Clownfish, just like the star of the hit animated movie “Finding Nemo,” are at risk because of the environmental damage being inflicted on our oceans. With clownfish, the coral reefs on which they depend for protection from predators like sharks and eels are threatened by ocean acidification due to increasing carbon dioxide emissions.

Connecting responsible fishing and health

World leaders are recognizing the effects of climate change, overfishing and other dangers to our oceans. In 2014, Secretary of State John Kerry described how pollution and illegal fishing harm ocean ecosystems and threaten us all. “The connection between a healthy ocean and life itself for every single person on Earth simply cannot be overstated,” he said.

Man in ocean waters collecting dead fish in net (© AP Images)
Illegal fishing harms ocean ecosystems. (© AP Images)

As Kerry said, “A lot of people don’t focus on the fact that half of the world’s population — half — depends on fish as a significant source of animal protein. But if we don’t start to take better care of the fisheries and marine areas, that will not be able to be true much longer.”

Preserving marine environs

Additionally, President Obama signed a proclamation on August 26 to quadruple in size an ocean monument originally created by President George W. Bush in 2006. The Papahanaumokuakea Marine National Monument off the coast of Hawaii will contain 1,508,870 square kilometers, more than twice the size of Texas.

Underwater view of colorful corals (© AP Images)
Corals up to 5,000 years old are protected in the expanded Papahanaumokuakea and Pacific Remote Islands marine national monuments. (© AP Images)
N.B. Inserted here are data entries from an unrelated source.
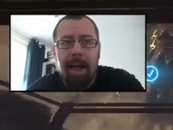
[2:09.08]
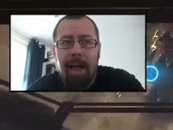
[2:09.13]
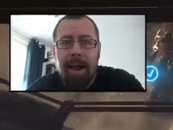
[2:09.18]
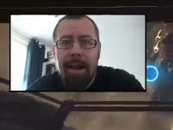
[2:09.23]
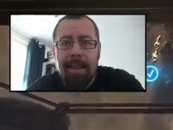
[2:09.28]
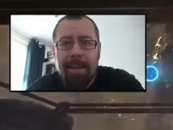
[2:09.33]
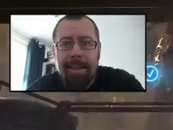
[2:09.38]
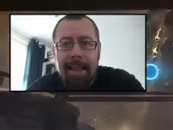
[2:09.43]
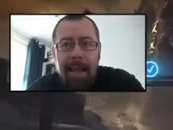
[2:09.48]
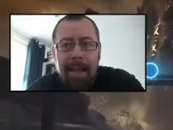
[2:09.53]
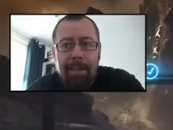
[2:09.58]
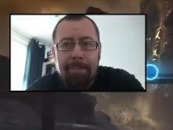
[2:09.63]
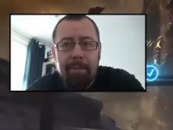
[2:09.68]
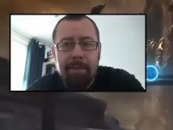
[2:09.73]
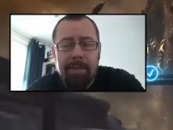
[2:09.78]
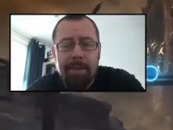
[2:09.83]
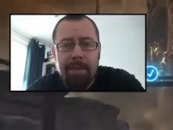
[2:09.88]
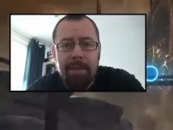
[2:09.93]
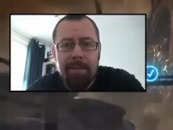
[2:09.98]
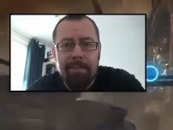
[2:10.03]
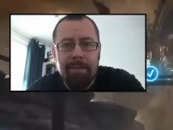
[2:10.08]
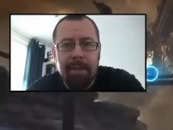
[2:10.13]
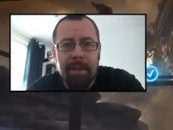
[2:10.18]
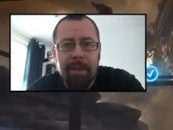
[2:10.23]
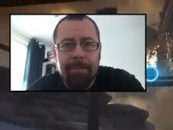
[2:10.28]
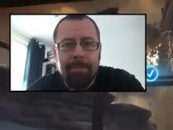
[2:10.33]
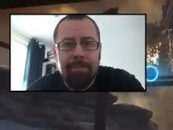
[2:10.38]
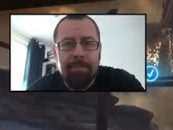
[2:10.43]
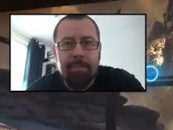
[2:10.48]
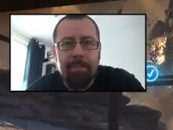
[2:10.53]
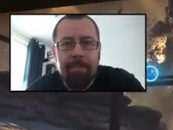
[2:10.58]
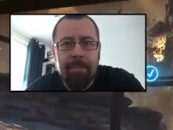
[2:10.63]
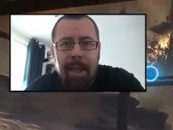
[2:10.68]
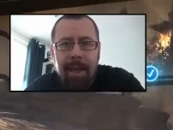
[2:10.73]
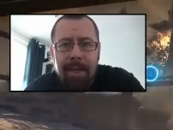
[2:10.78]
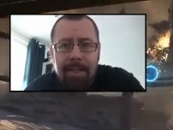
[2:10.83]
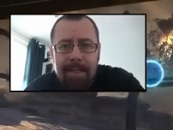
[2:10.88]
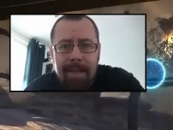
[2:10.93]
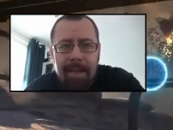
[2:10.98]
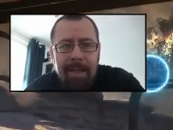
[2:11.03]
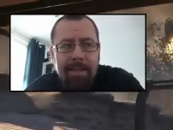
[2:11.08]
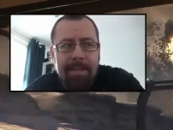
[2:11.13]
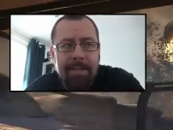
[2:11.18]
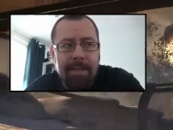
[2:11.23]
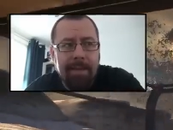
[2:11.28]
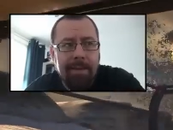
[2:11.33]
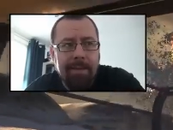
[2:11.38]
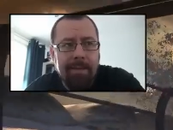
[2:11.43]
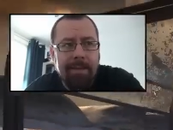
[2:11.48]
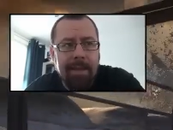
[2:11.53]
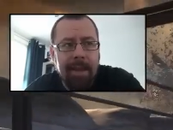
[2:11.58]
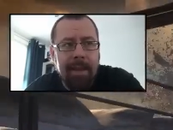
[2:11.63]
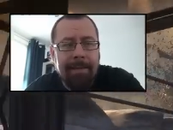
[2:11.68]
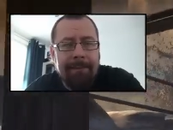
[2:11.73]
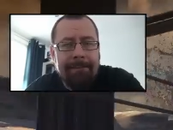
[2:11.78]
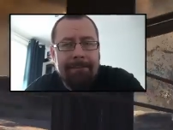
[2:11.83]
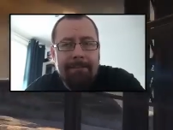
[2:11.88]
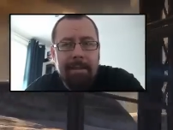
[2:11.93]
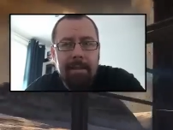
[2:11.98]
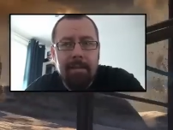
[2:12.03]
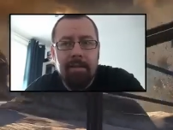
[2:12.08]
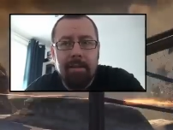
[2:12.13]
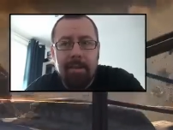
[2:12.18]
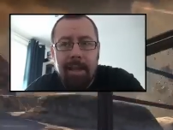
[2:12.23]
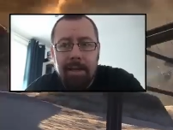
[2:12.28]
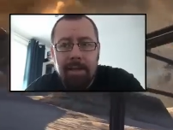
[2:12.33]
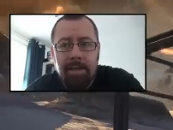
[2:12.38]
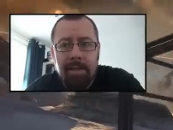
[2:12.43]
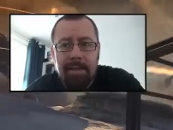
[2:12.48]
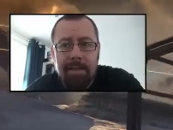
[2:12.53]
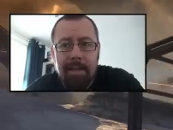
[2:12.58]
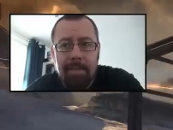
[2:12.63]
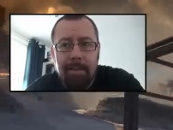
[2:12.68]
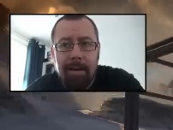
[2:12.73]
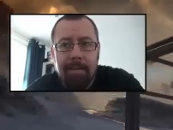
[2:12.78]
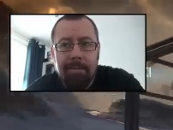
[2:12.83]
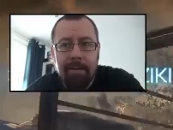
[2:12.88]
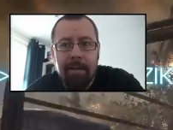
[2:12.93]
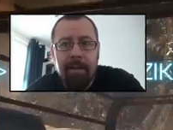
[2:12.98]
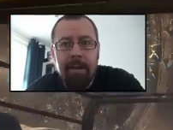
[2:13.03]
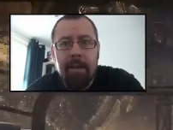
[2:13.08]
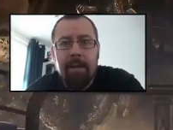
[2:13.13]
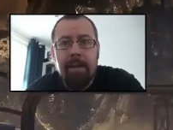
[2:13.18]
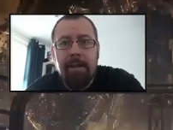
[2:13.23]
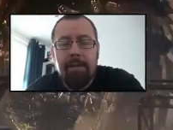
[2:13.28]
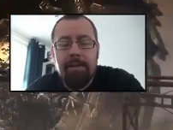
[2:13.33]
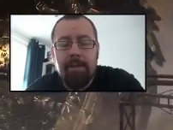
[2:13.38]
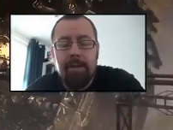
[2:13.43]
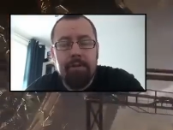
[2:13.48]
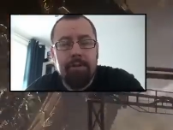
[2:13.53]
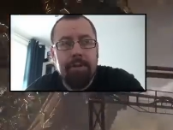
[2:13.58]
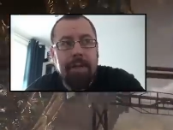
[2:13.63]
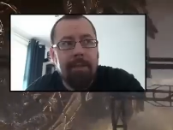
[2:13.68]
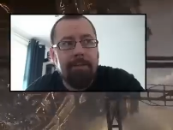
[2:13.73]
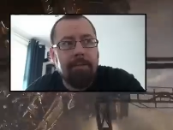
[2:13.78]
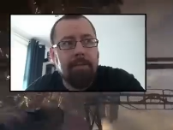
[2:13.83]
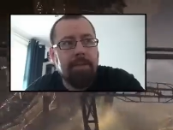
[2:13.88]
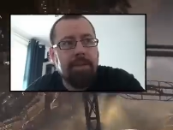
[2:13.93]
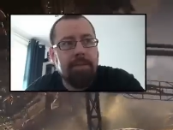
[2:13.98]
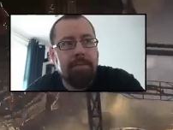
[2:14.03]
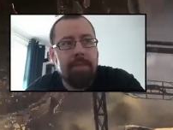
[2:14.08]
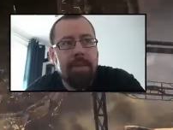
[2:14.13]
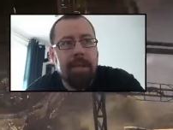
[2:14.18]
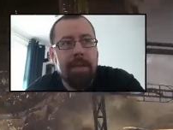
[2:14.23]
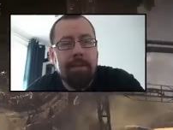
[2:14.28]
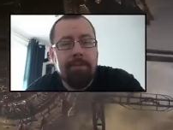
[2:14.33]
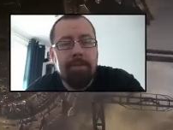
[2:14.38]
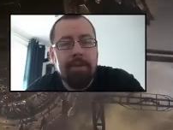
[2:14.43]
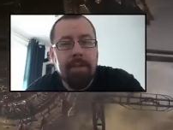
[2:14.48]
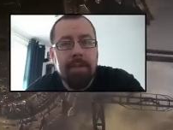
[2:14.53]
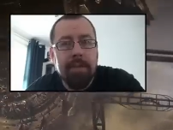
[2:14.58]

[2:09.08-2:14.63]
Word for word: ale tak pozytywna, tak zachęcająca do dalszej zabawy, że już dawno z czymś takim się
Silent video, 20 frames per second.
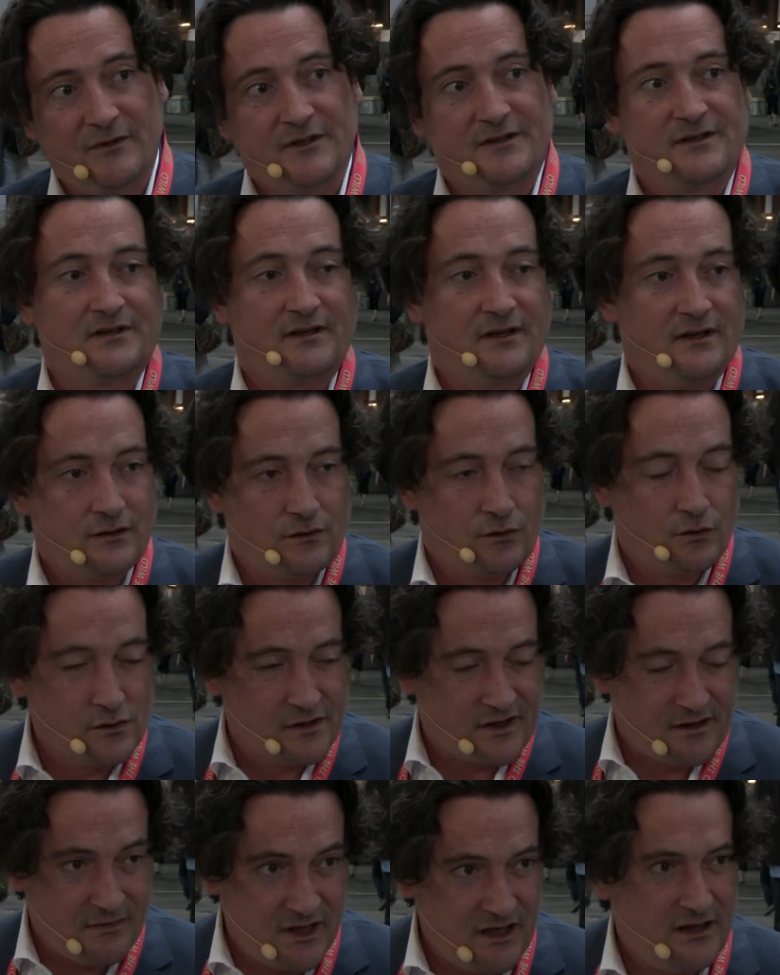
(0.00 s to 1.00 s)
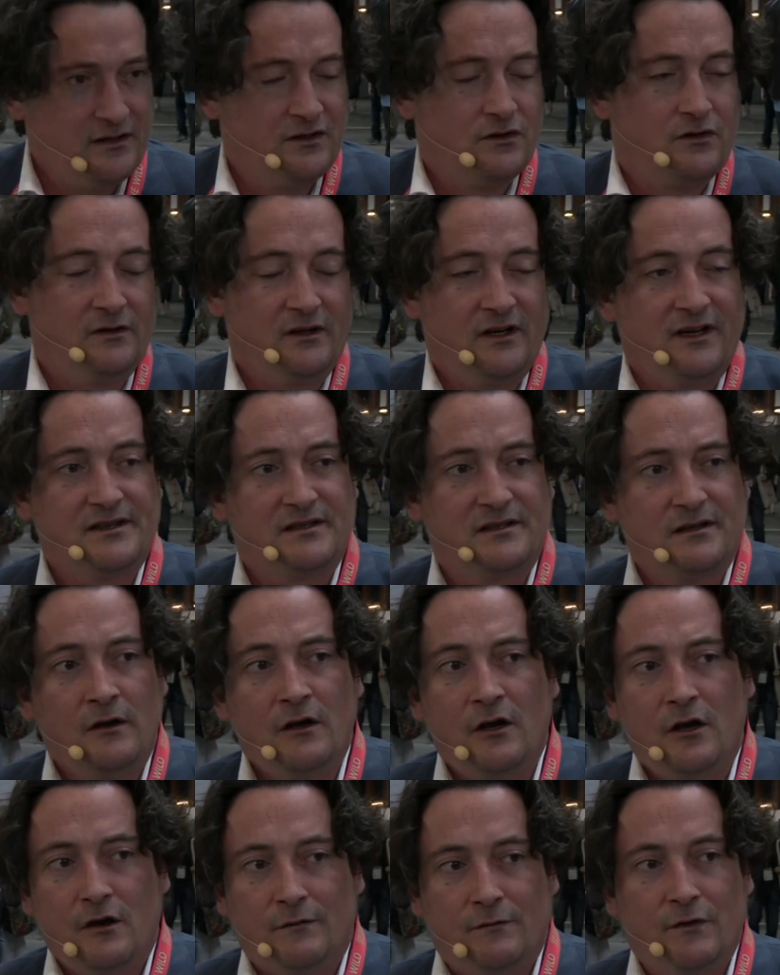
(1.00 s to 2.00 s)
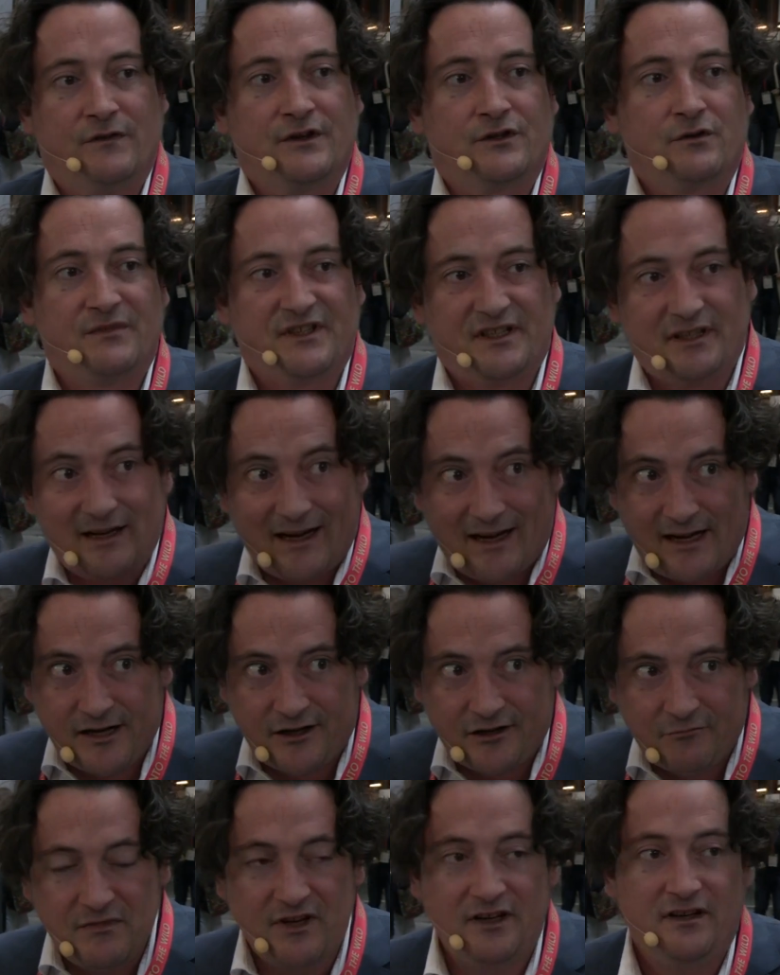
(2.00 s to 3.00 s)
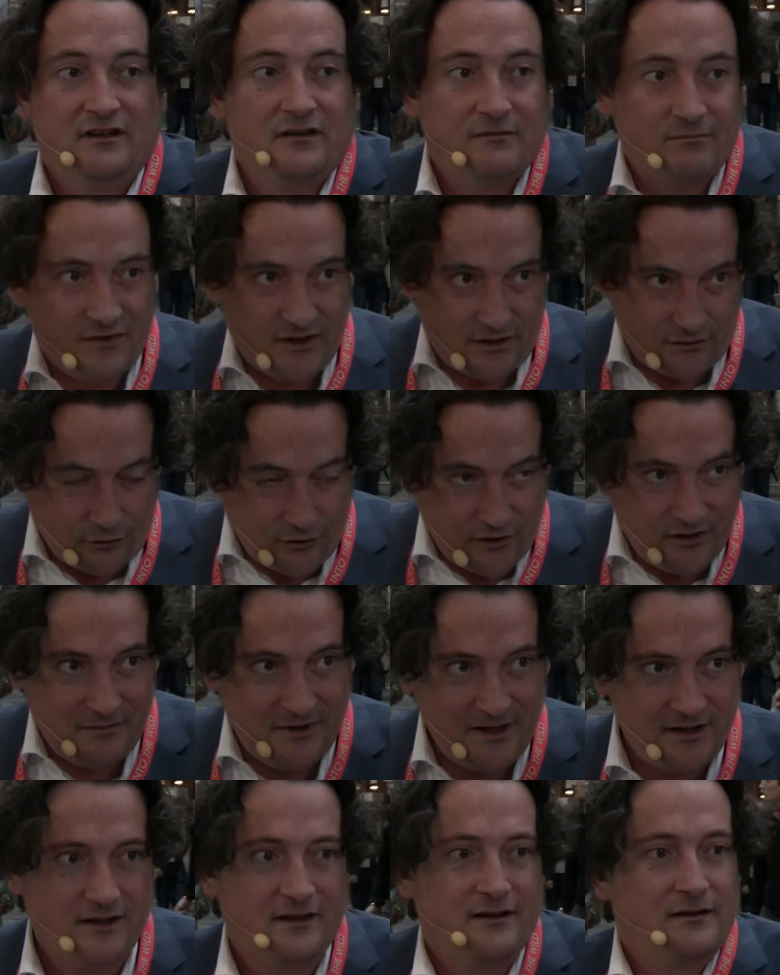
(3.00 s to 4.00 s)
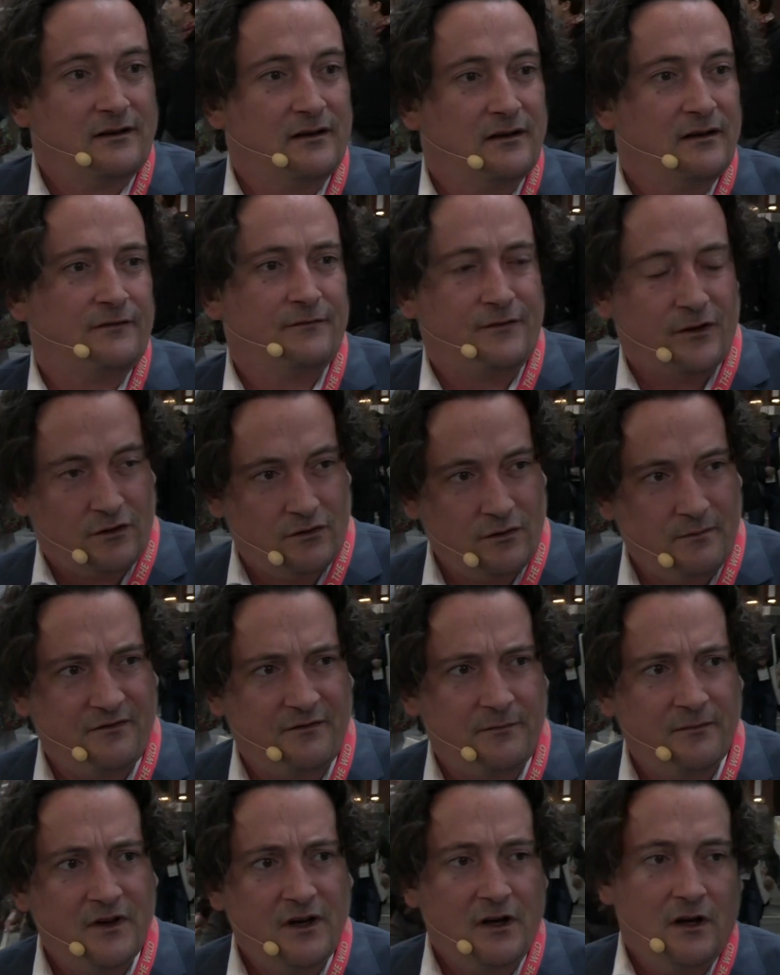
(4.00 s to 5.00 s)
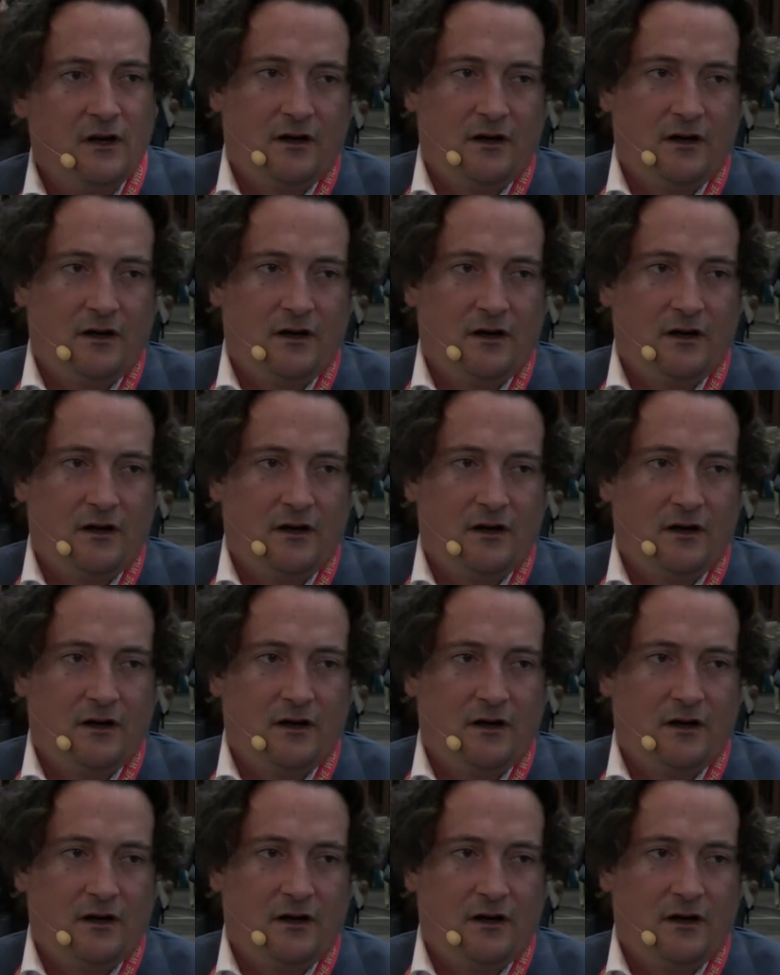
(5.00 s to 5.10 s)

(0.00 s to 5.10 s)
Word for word: Das ist ja ein großer Medienkongress, wo wir so ein bisschen alte Medien, neuen Medien, Medien äh, verknüpfen.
“This really is a matter of stewardship.  It’s also a matter of generational responsibility,” Kerry said.  “We have a responsibility to make sure our kids and their families and the future has the same ocean to serve it in the same way as we have — not to be abused, but to preserve and utilize.”

Do your part

Each of us, every day, must take actions and make choices that help the ocean — from minimizing and recycling our trash to buying sustainable and accurately labelled seafood to decreasing our overall carbon footprint. The National Oceanic and Atmospheric Administration (NOAA) offers suggestions for ways you can reduce your ecological impact, from using energy-efficient light bulbs to spreading the word about pollution.